Work request: Could you please retype all of the records exactly, skipping any pictures?

Data under study:
--- START ---

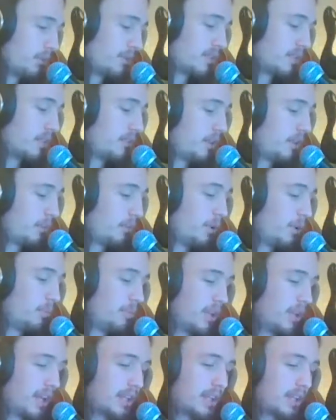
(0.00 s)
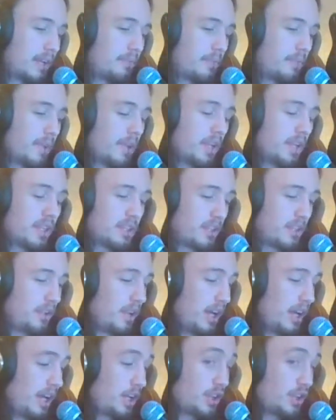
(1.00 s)
myself anymore playing that because I don't
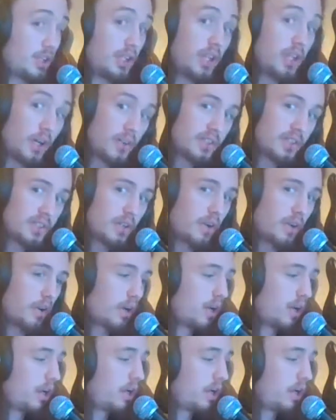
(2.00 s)
actually know the song.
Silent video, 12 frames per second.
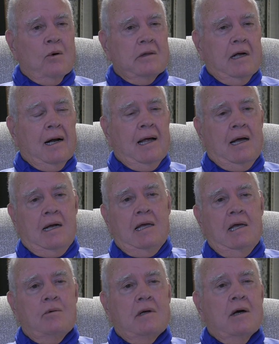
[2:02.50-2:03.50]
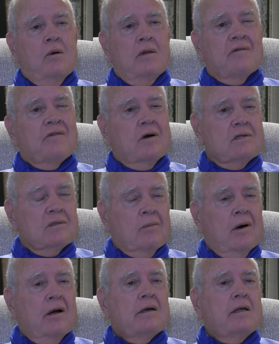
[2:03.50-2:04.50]
North Carolina. He would go to the furniture
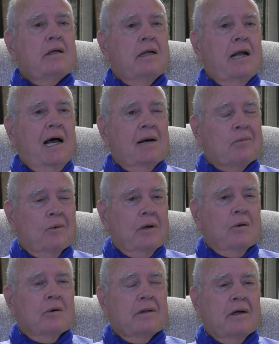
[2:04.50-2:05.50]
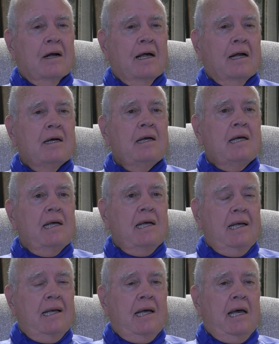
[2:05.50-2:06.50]
market in High Point, North Carolina,
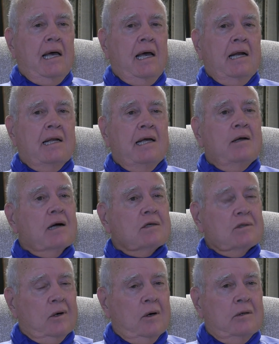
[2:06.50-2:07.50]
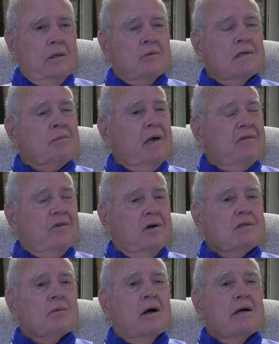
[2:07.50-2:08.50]
and he'd also go, there was a big
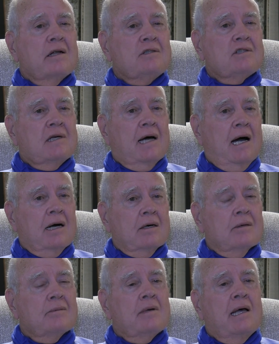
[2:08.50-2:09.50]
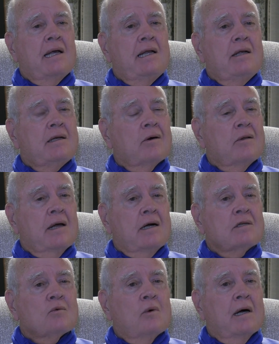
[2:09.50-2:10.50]
furniture market in Chicago, and he'd go
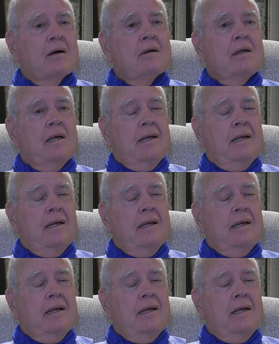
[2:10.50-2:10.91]
there as well.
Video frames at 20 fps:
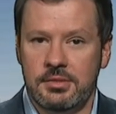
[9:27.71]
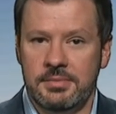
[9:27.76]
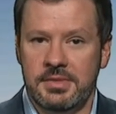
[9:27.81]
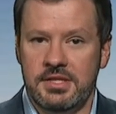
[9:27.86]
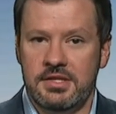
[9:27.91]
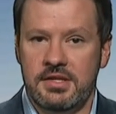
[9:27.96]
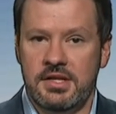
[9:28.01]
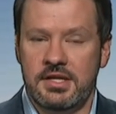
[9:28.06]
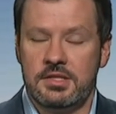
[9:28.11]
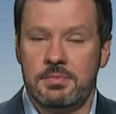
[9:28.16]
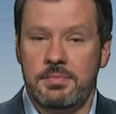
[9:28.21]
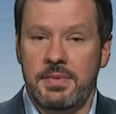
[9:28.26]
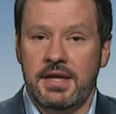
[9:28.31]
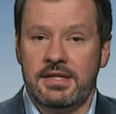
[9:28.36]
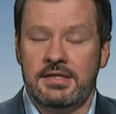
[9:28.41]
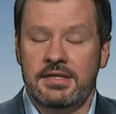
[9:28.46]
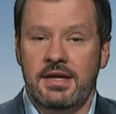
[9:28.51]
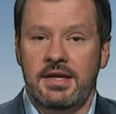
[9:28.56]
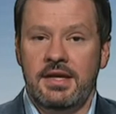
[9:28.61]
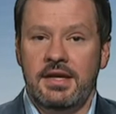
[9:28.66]
I mean, you'd
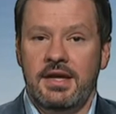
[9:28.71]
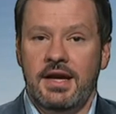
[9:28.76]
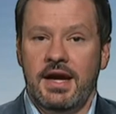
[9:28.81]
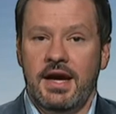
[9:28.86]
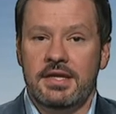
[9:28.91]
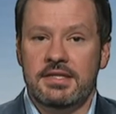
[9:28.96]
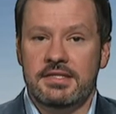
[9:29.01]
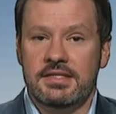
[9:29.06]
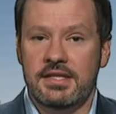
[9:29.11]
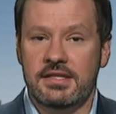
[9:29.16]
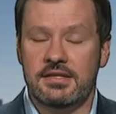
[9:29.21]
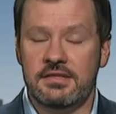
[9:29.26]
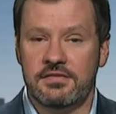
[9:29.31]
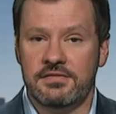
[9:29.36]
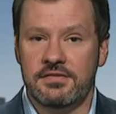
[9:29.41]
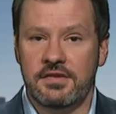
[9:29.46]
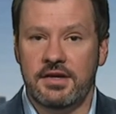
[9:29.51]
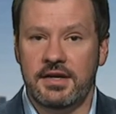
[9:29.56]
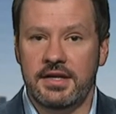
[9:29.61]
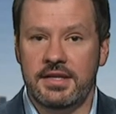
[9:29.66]
expect
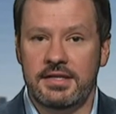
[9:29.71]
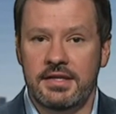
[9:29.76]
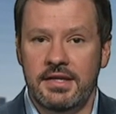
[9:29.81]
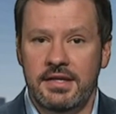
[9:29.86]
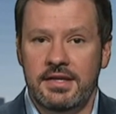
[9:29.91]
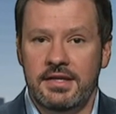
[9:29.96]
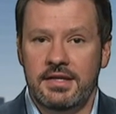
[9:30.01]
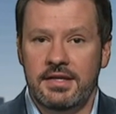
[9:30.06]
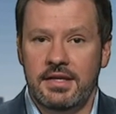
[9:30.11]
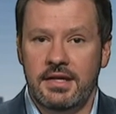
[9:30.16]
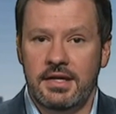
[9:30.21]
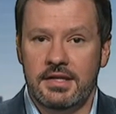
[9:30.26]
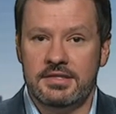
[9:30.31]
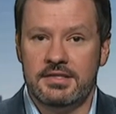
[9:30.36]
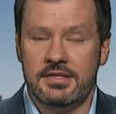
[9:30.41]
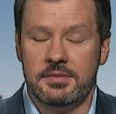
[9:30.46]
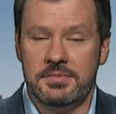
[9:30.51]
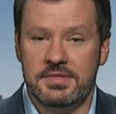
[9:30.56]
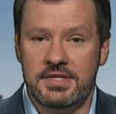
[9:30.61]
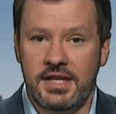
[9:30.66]
undignified,
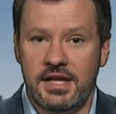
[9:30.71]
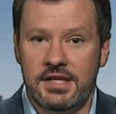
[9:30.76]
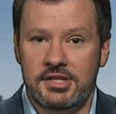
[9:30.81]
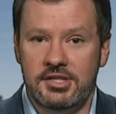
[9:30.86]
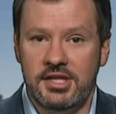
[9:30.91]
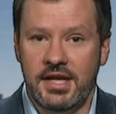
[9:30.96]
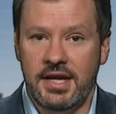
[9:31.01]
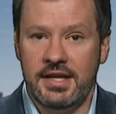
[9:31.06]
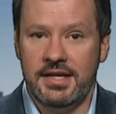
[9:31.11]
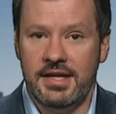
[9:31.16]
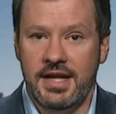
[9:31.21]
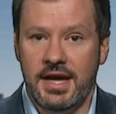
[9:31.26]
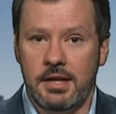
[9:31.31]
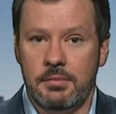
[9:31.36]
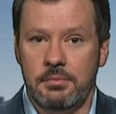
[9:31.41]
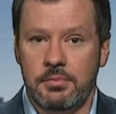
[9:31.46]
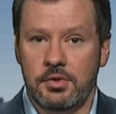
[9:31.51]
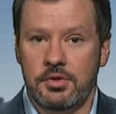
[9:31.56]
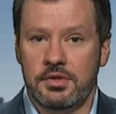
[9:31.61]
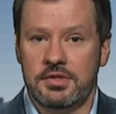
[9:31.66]
unsubstantiated
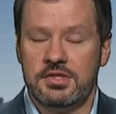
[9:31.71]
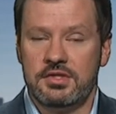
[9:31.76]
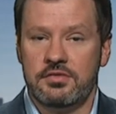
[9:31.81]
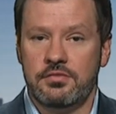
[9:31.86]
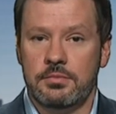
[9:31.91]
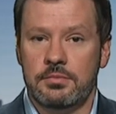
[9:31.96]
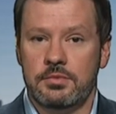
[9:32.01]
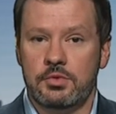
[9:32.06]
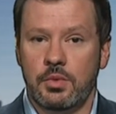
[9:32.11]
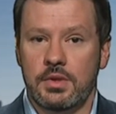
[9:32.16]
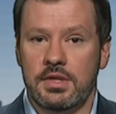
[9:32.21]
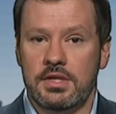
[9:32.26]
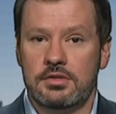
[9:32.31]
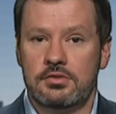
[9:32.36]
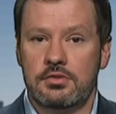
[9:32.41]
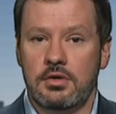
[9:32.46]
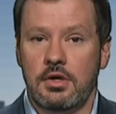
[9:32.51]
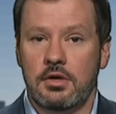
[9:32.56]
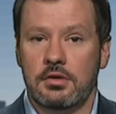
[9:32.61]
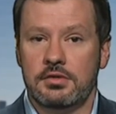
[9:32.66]
outbursts from Twitter
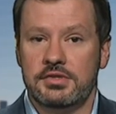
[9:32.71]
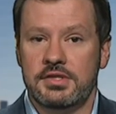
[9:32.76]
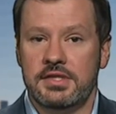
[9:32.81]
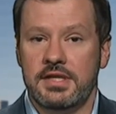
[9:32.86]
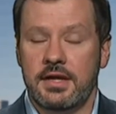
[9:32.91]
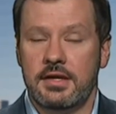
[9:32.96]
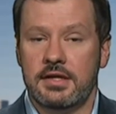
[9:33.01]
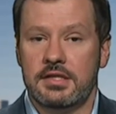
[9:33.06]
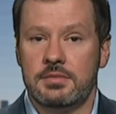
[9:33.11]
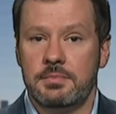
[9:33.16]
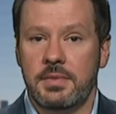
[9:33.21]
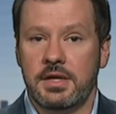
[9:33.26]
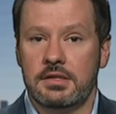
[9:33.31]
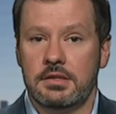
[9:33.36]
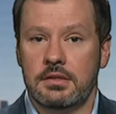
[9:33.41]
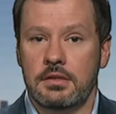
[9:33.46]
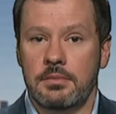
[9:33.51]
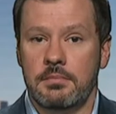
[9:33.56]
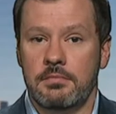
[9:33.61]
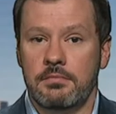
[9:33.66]
trolls. You don't
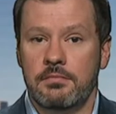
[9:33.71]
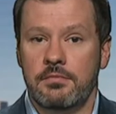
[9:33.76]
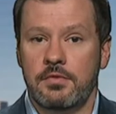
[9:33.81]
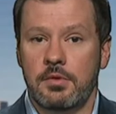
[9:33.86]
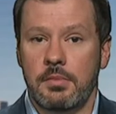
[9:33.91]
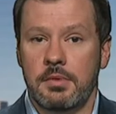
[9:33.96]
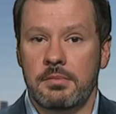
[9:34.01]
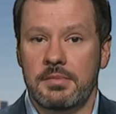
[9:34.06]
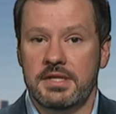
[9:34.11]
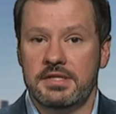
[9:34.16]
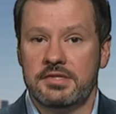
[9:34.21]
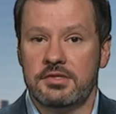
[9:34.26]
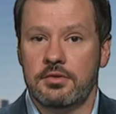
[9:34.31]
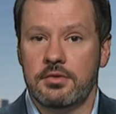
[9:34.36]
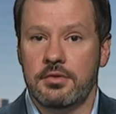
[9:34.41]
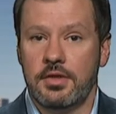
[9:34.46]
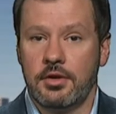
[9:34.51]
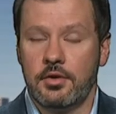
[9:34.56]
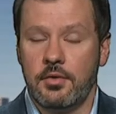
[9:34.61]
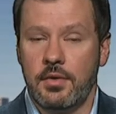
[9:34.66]
expect them from a Minister
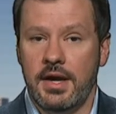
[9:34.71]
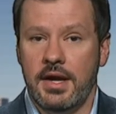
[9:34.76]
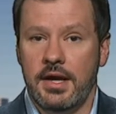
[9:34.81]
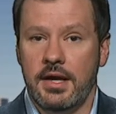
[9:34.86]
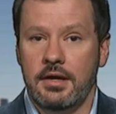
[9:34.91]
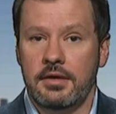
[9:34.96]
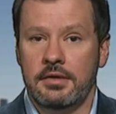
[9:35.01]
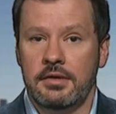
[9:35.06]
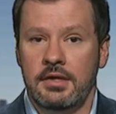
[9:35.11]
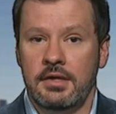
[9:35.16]
of the Crown.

--- END ---

Output of the task:
(0.00 s)
(1.00 s)
myself anymore playing that because I don't
(2.00 s)
actually know the song.
Silent video, 12 frames per second.
[2:02.50-2:03.50]
[2:03.50-2:04.50]
North Carolina. He would go to the furniture
[2:04.50-2:05.50]
[2:05.50-2:06.50]
market in High Point, North Carolina,
[2:06.50-2:07.50]
[2:07.50-2:08.50]
and he'd also go, there was a big
[2:08.50-2:09.50]
[2:09.50-2:10.50]
furniture market in Chicago, and he'd go
[2:10.50-2:10.91]
there as well.
Video frames at 20 fps:
[9:27.71]
[9:27.76]
[9:27.81]
[9:27.86]
[9:27.91]
[9:27.96]
[9:28.01]
[9:28.06]
[9:28.11]
[9:28.16]
[9:28.21]
[9:28.26]
[9:28.31]
[9:28.36]
[9:28.41]
[9:28.46]
[9:28.51]
[9:28.56]
[9:28.61]
[9:28.66]
I mean, you'd
[9:28.71]
[9:28.76]
[9:28.81]
[9:28.86]
[9:28.91]
[9:28.96]
[9:29.01]
[9:29.06]
[9:29.11]
[9:29.16]
[9:29.21]
[9:29.26]
[9:29.31]
[9:29.36]
[9:29.41]
[9:29.46]
[9:29.51]
[9:29.56]
[9:29.61]
[9:29.66]
expect
[9:29.71]
[9:29.76]
[9:29.81]
[9:29.86]
[9:29.91]
[9:29.96]
[9:30.01]
[9:30.06]
[9:30.11]
[9:30.16]
[9:30.21]
[9:30.26]
[9:30.31]
[9:30.36]
[9:30.41]
[9:30.46]
[9:30.51]
[9:30.56]
[9:30.61]
[9:30.66]
undignified,
[9:30.71]
[9:30.76]
[9:30.81]
[9:30.86]
[9:30.91]
[9:30.96]
[9:31.01]
[9:31.06]
[9:31.11]
[9:31.16]
[9:31.21]
[9:31.26]
[9:31.31]
[9:31.36]
[9:31.41]
[9:31.46]
[9:31.51]
[9:31.56]
[9:31.61]
[9:31.66]
unsubstantiated
[9:31.71]
[9:31.76]
[9:31.81]
[9:31.86]
[9:31.91]
[9:31.96]
[9:32.01]
[9:32.06]
[9:32.11]
[9:32.16]
[9:32.21]
[9:32.26]
[9:32.31]
[9:32.36]
[9:32.41]
[9:32.46]
[9:32.51]
[9:32.56]
[9:32.61]
[9:32.66]
outbursts from Twitter
[9:32.71]
[9:32.76]
[9:32.81]
[9:32.86]
[9:32.91]
[9:32.96]
[9:33.01]
[9:33.06]
[9:33.11]
[9:33.16]
[9:33.21]
[9:33.26]
[9:33.31]
[9:33.36]
[9:33.41]
[9:33.46]
[9:33.51]
[9:33.56]
[9:33.61]
[9:33.66]
trolls. You don't
[9:33.71]
[9:33.76]
[9:33.81]
[9:33.86]
[9:33.91]
[9:33.96]
[9:34.01]
[9:34.06]
[9:34.11]
[9:34.16]
[9:34.21]
[9:34.26]
[9:34.31]
[9:34.36]
[9:34.41]
[9:34.46]
[9:34.51]
[9:34.56]
[9:34.61]
[9:34.66]
expect them from a Minister
[9:34.71]
[9:34.76]
[9:34.81]
[9:34.86]
[9:34.91]
[9:34.96]
[9:35.01]
[9:35.06]
[9:35.11]
[9:35.16]
of the Crown.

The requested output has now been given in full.